What the exercise asks: Repeat, exactly as written, all of the entries, but not their pictures.

──────────

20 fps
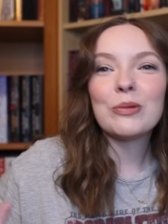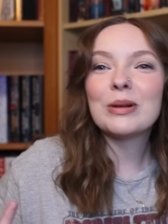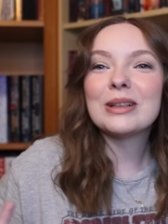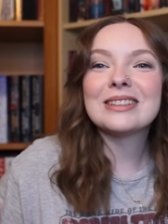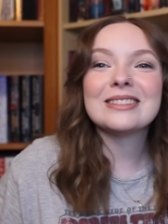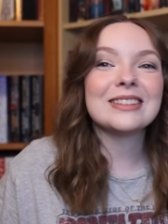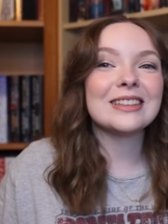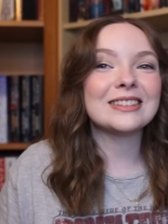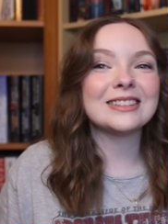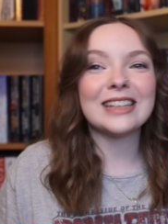what
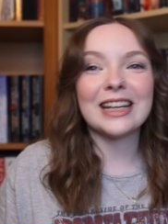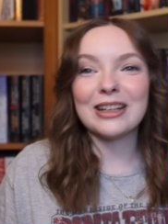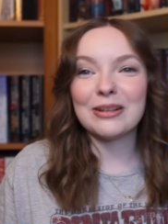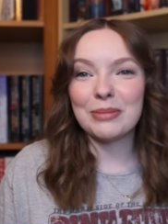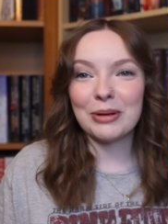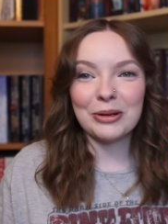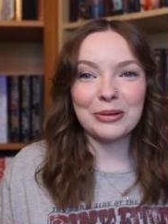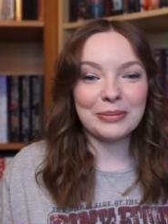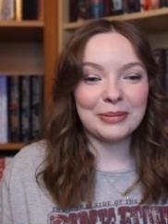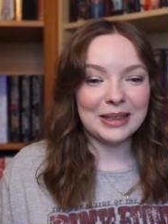does that say
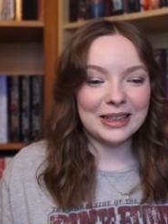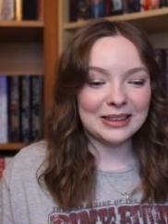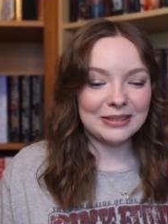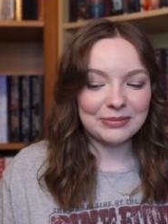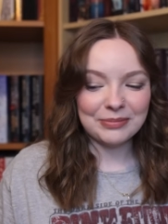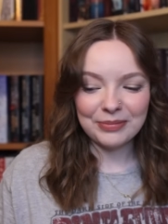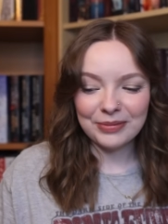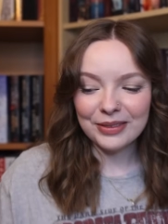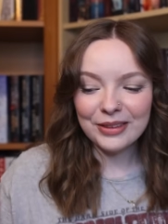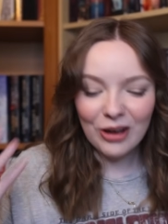about me?
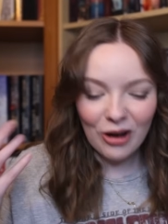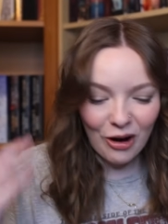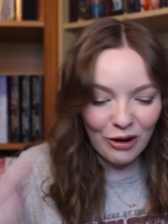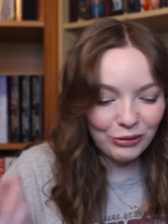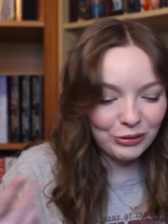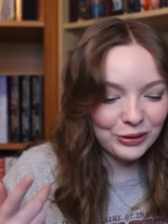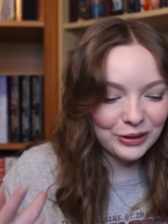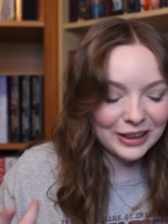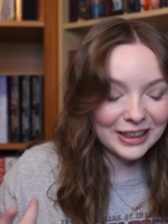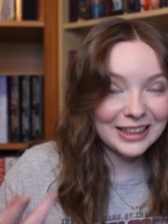
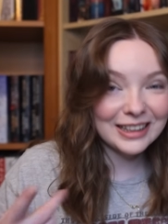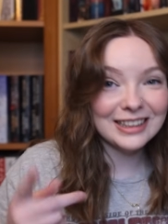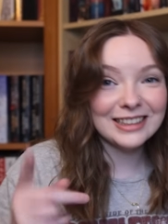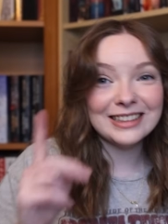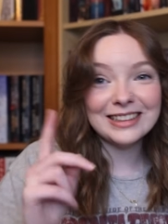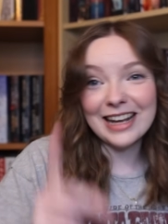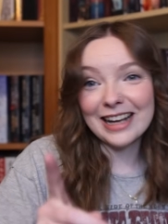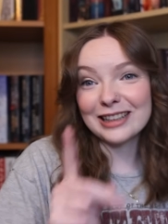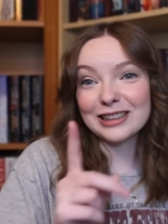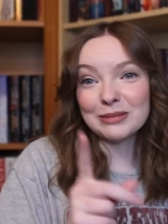Hopefully
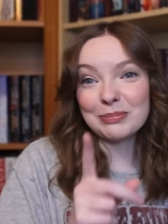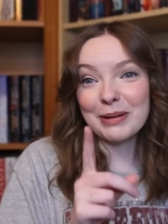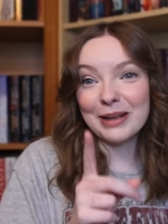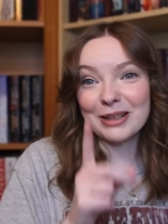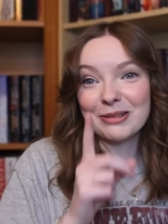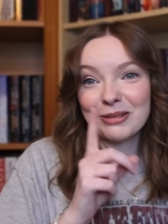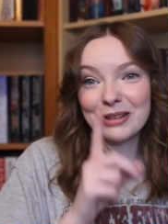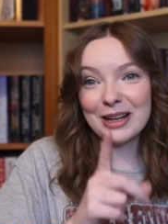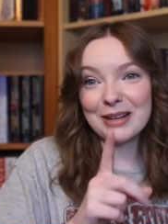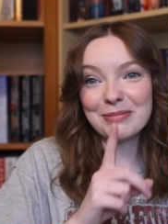next
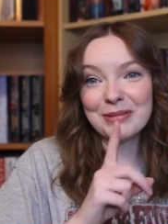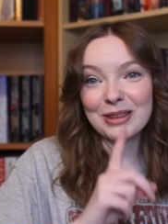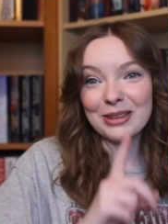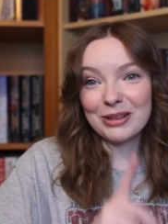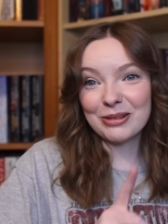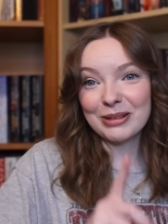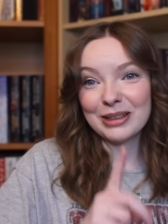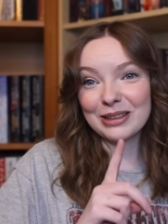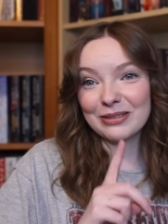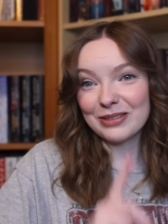pick will get me the
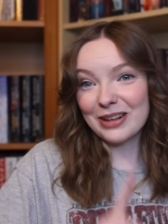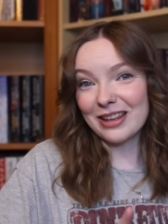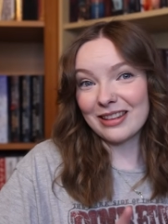queen of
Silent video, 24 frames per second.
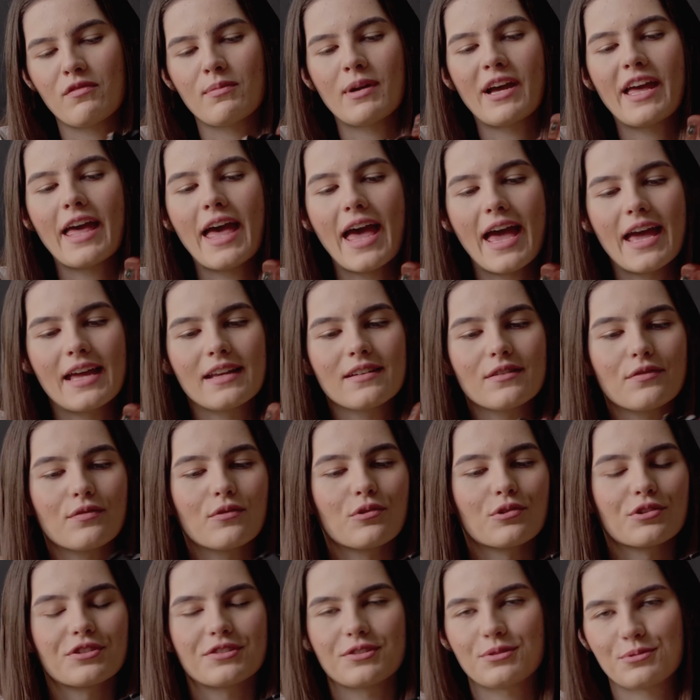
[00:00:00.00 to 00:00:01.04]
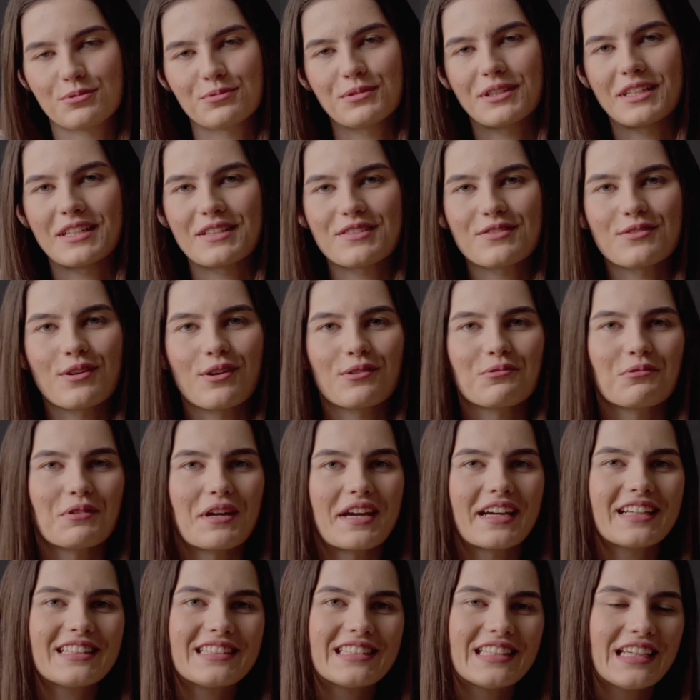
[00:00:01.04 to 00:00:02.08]
my hand, of course when it's not
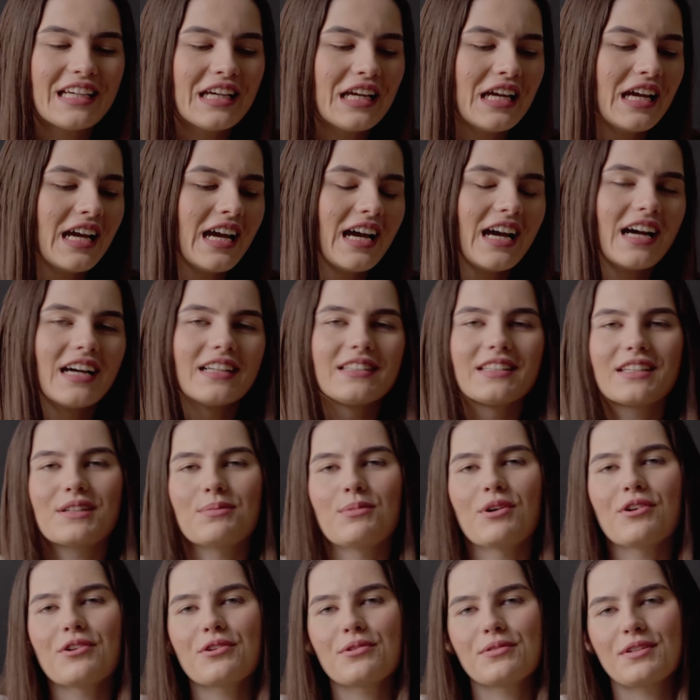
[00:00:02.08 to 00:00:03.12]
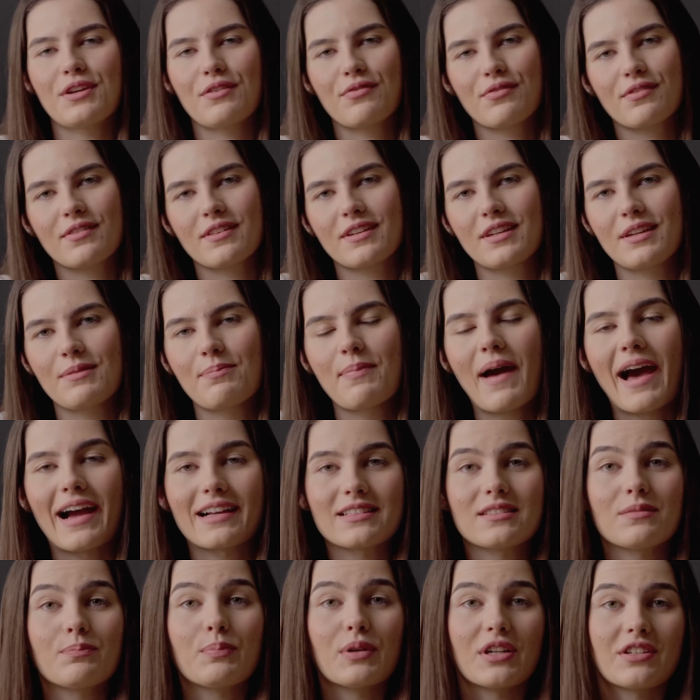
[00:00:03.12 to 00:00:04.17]
rigged, the Komodo definitely
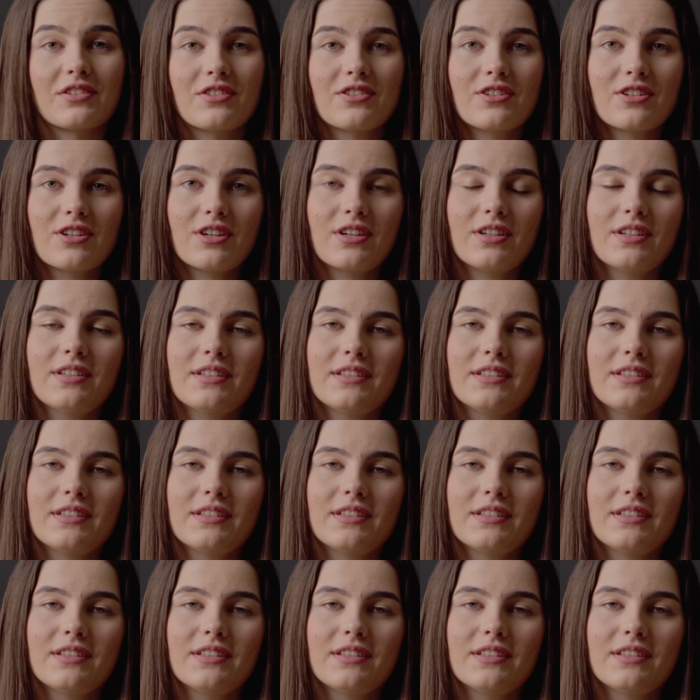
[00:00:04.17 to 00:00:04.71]
packs a punch.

──────────

Solution below:
20 fps
what
does that say
about me?
Hopefully
next
pick will get me the
queen of
Silent video, 24 frames per second.
[00:00:00.00 to 00:00:01.04]
[00:00:01.04 to 00:00:02.08]
my hand, of course when it's not
[00:00:02.08 to 00:00:03.12]
[00:00:03.12 to 00:00:04.17]
rigged, the Komodo definitely
[00:00:04.17 to 00:00:04.71]
packs a punch.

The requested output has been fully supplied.